China slams upcoming in-person Quad summit in Washington
Beijing has described the Quad group in the past as a clique based on a cold war ideology and “detrimental to the international order”.
China on Tuesday said regional cooperation cliques formed to target a third country will not be popular and have no future, in its first warning shot against the upcoming US-led first in-person meeting of the Quad countries including India, Japan and Australia to be held in Washington on September 24.
Beijing has described the Quad, or the Quadrilateral Security Dialogue, in the past as a clique based on a cold war ideology and “detrimental to the international order”.
The Chinese foreign ministry reacted hours after Washington announced that US President Joe Biden will host the first in-person summit of leaders of the Quad countries, which have sought to boost cooperation in an apparent attempt to push back China’s growing assertiveness especially in the Indo-Pacific region.
The US visits of Indian Prime Minister Narendra Modi, Japanese PM Yoshihide Suga and Australian PM Scott Morrison will coincide with the United Nations General Assembly in New York, which Joe Biden will address on September 21.
When asked about the Quad conclave, which is to be held on September 24, Chinese foreign ministry spokesperson, Zhao Lijian said: “It (the Quad) should not target any third party.”
“China believes that any regional cooperation framework should go with the trend of the times and be conducive to mutual trust and cooperation between the regional countries. It should not target any third party or harm their interests,” Zhao Lijian said. “To form exclusive cliques targeting other countries does not conform with the country’s aspirations, won’t be popular and has no future.”
“I want to stress that China is not only an engine for economic growth in Asia Pacific, it is also the main force safeguarding peace,” Zhao Lijian said, adding that China’s growth is an increase in “forces for peace” in the world and “good news” for the region.

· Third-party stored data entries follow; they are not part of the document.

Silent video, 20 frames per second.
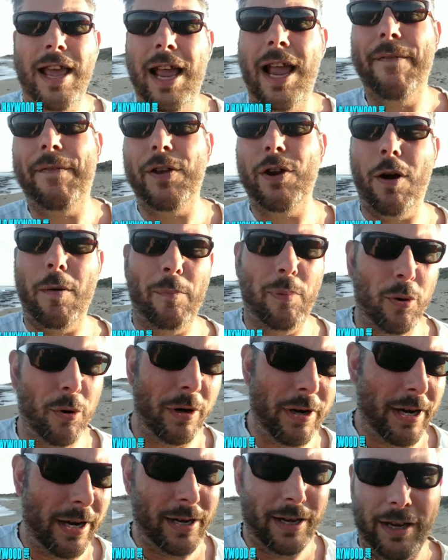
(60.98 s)
If you're not
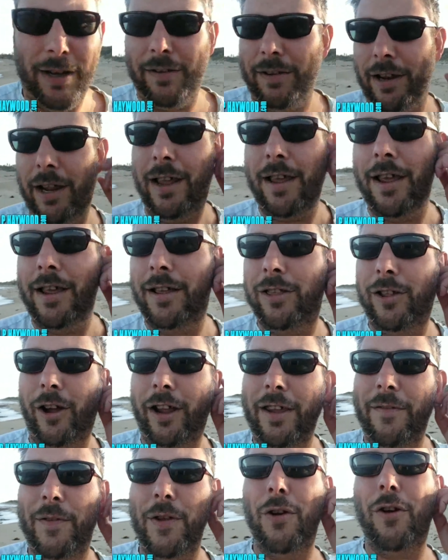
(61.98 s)
putting it,
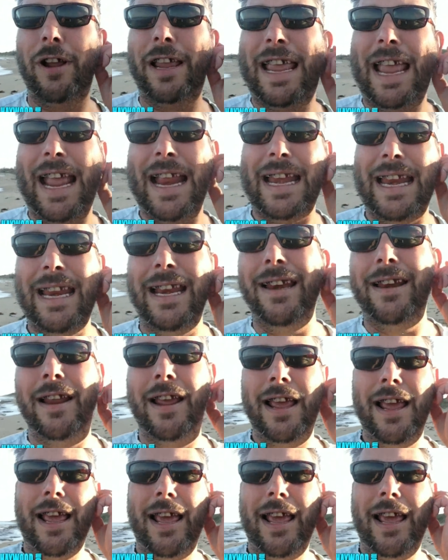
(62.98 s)
if you're not getting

“Relevant countries should abandon outdated zero-sum game thinking and narrow geopolitical concepts, take a correct view of China’s development, respect the hearts of the people in the region, and do more things that are conducive to promoting unity and cooperation of regional countries,” Zhao Lijian added.
China had reacted strongly to an online meeting of the Quad leaders in March, saying that it “will end up nowhere” if it does not abandon its ideological bias and cold war mentality, underscoring its opposition to the bloc.
The March summit attended by all four leaders was closely monitored and critiqued by Beijing.
The consensus in Beijing was that the four countries came together to counter China’s increasing influence and muscle-flexing in the South China Sea and the Indo-Pacific region.
In November 2017, New Delhi, Tokyo, Washington, and Canberra gave shape to the long-pending proposal of setting up the Quadrilateral Security Dialogue to develop a coordinated strategy to keep the critical sea routes in the Indo-Pacific region free of any influence.
In 2018, Chinese state councillor and foreign minister Wang Yi had described the Quad as “...seafoam in the Pacific or the Indian Ocean: they may get some attention, but soon will dissipate”.
By 2020, Wang came around to acknowledging that the Quadrilateral Security Dialogue had become a “security threat” and a so-called Indo-Pacific “new Nato”.